J. Matthews

“Protect the children,” you scream, Marjorie,
as if your hands aren’t red with the harm you create.
You aim your laws like loaded guns,
calling trans kids “groomers,”
calling parents “abusers,”
as if their love is the real crime.
Nancy, you cry “women’s spaces,”
as if erasing trans girls makes you a savior.
You legislate fear in the name of safety,
but all you create is silence and shame.
Lauren, you howl “supremacy of gays,”
as if love is a weapon
and our happiness is your defeat.
But we know the truth:
you don’t fear our power—
you fear our existence.
Your words hit like stones.
They shatter mirrors,
shatter hearts.
They become the whispers in locker rooms,
the slurs etched on bathroom stalls,
the screams of a child who has lost hope.
But here’s the thing about stones:
we build with them.
“I’m scared that my rights will vanish,”
a 16-year-old girl says,
hiding in a bathroom she’s been told she doesn’t belong in.
“I’ll be forced to use the wrong one again,
and my teachers won’t respect who I am.”
“It feels like we’re moving backward,”
a boy mutters in his bedroom,
watching lawmakers debate his right to exist.
“It’s not just laws;
it’s the way people look at you
after hearing politicians call you a monster.”
You do not protect children.
You weaponize their innocence,
their confusion, their fear.
You wrap your hate in legislation,
tie it with a bow, and call it morality.
But we’ve seen your morality before—
it looks like conversion camps.
It sounds like slurs whispered in church pews.
It smells like smoke from a parade gone up in flames.
It is nothing but fear wearing the mask of righteousness.
We remember the battles we’ve fought.
We were kids when you called us sinners.
We were teenagers when you tried to silence us.

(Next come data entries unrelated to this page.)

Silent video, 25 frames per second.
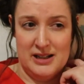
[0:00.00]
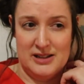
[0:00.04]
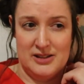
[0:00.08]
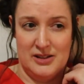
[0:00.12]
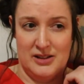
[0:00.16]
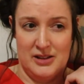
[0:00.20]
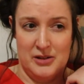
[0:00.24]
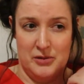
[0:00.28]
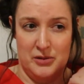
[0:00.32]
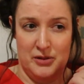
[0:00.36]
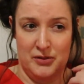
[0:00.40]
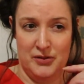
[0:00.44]
so
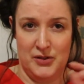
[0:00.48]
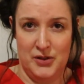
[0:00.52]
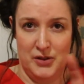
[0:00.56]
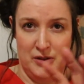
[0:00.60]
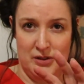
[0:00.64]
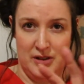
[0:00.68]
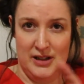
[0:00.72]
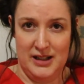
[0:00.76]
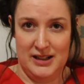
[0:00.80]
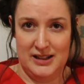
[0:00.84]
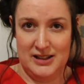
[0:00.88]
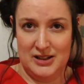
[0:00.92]
there were a few
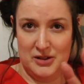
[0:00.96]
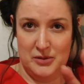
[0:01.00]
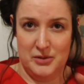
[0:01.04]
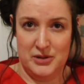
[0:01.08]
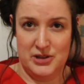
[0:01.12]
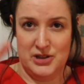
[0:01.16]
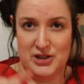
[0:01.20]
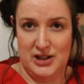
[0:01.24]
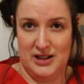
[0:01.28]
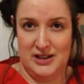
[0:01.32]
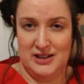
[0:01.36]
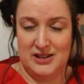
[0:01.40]
things that were
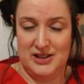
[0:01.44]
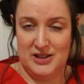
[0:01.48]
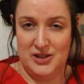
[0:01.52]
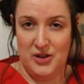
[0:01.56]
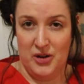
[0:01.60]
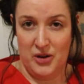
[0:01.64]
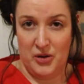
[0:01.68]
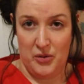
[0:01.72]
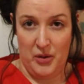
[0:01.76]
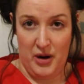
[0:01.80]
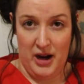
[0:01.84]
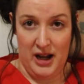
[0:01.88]
just
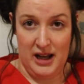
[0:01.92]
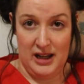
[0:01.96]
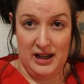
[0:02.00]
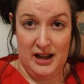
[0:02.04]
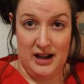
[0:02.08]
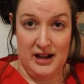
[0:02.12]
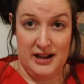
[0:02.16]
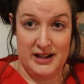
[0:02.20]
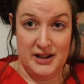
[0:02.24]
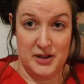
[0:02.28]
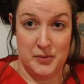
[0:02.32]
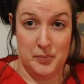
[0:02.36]
not quite
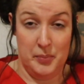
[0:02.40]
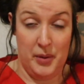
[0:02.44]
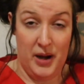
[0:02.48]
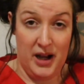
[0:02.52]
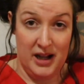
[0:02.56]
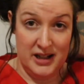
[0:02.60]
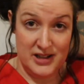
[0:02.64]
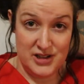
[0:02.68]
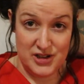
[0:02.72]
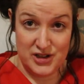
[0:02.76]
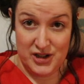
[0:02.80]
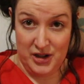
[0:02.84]
aligned.
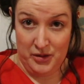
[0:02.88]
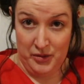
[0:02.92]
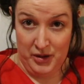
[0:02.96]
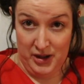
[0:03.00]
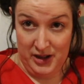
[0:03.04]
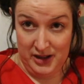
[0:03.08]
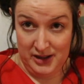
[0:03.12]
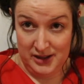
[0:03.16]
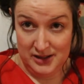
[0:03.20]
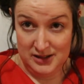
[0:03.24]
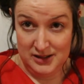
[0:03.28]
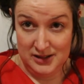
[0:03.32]
But do you know
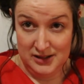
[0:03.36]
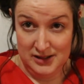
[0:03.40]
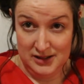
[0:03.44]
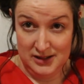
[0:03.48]
what?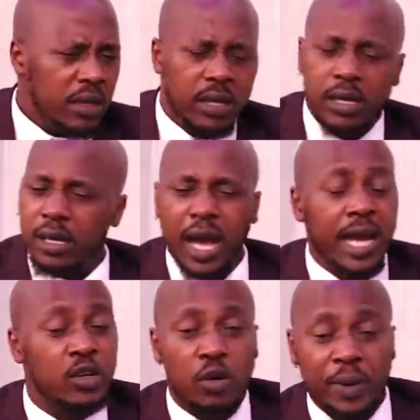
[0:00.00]

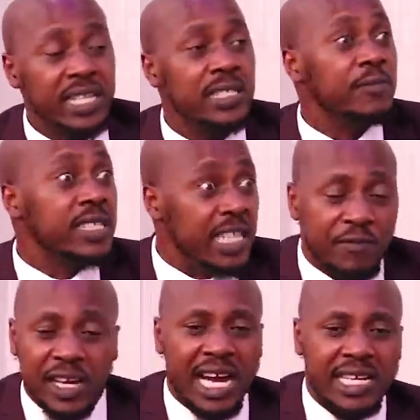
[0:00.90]
uncooperative,
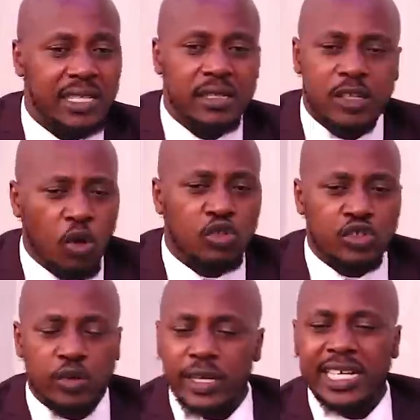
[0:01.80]
difficult,
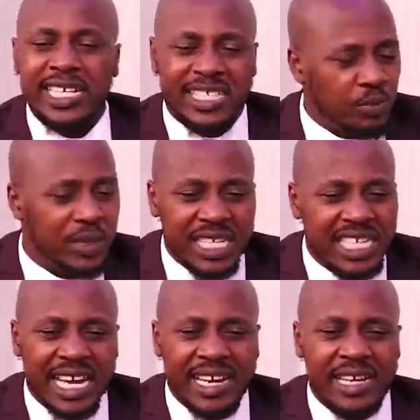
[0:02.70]
controlling,
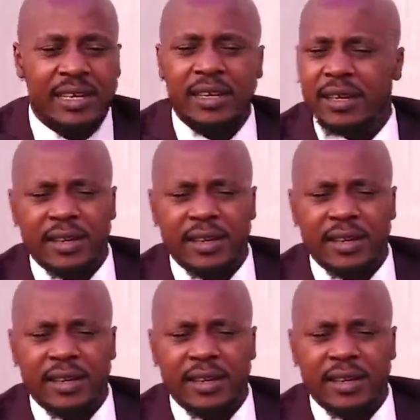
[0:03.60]
domineering,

We were adults when we tore down the doors
you built to keep us out.
We’ve marched in the streets,
kissed in defiance,
loved in rebellion.
Stonewall was our riot.
Marriage equality was our revolution.
The end of Don’t Ask, Don’t Tell
was our silence broken.
You tried to break us then,
but we are not so easily broken.
“They talk about us like we’re bad people.
I just want to feel normal,”
a boy whispers, his voice trembling
beneath the weight of your lies.
But we are not broken.
There is nothing wrong with us.
Everything is wrong with you.
You build walls of legislation,
but we climb higher.
You throw stones,
but we stand taller.
We fought for our right to marry.
We fought for our right to serve.
We fought for our right to live.
And we will fight for you,
for every child who feels forgotten,
for every soul they try to erase.
We wear our rainbows like armor.
Our laughter shakes the walls of your fear.
Our love dances on the ashes of your hate.
Our voices are storms,
shaking the foundations of your lies.
Our joy is rebellion.
Our existence is resistance.
To the kid hiding in the stall:
We see you.
To the teen who can’t meet their own eyes in the mirror:
We hear you.
To the child whispering, “Why do they hate me?”
We know your pain.
You are not alone.
You are not a mistake.
You are not what they call you.
We fought so you could run.
We bled so you could rise.
And when they come for you,
we’ll stand beside you,
shields locked, voices raised.
“Every time they talk about ‘protecting kids,’
I wonder if they mean me,”
a child says,
her voice breaking like glass.
They don’t mean you.
But we do.
We’ve bled in this fight.
We’ve marched for this fight.
We’ve kissed, screamed, and loved in this fight.
And we are not done.
To every child wondering if they’re alone—
you’re not.
To every teen hiding their truth,
afraid of what the world will do—
we are here.
To every soul they try to erase—
we will always be here.
You cannot legislate us into silence.
You cannot erase us.
We are louder than your hate,
stronger than your fear,
and we are just getting started.
This is our fight.
This is our promise.
And we’re not fucking going anywhere.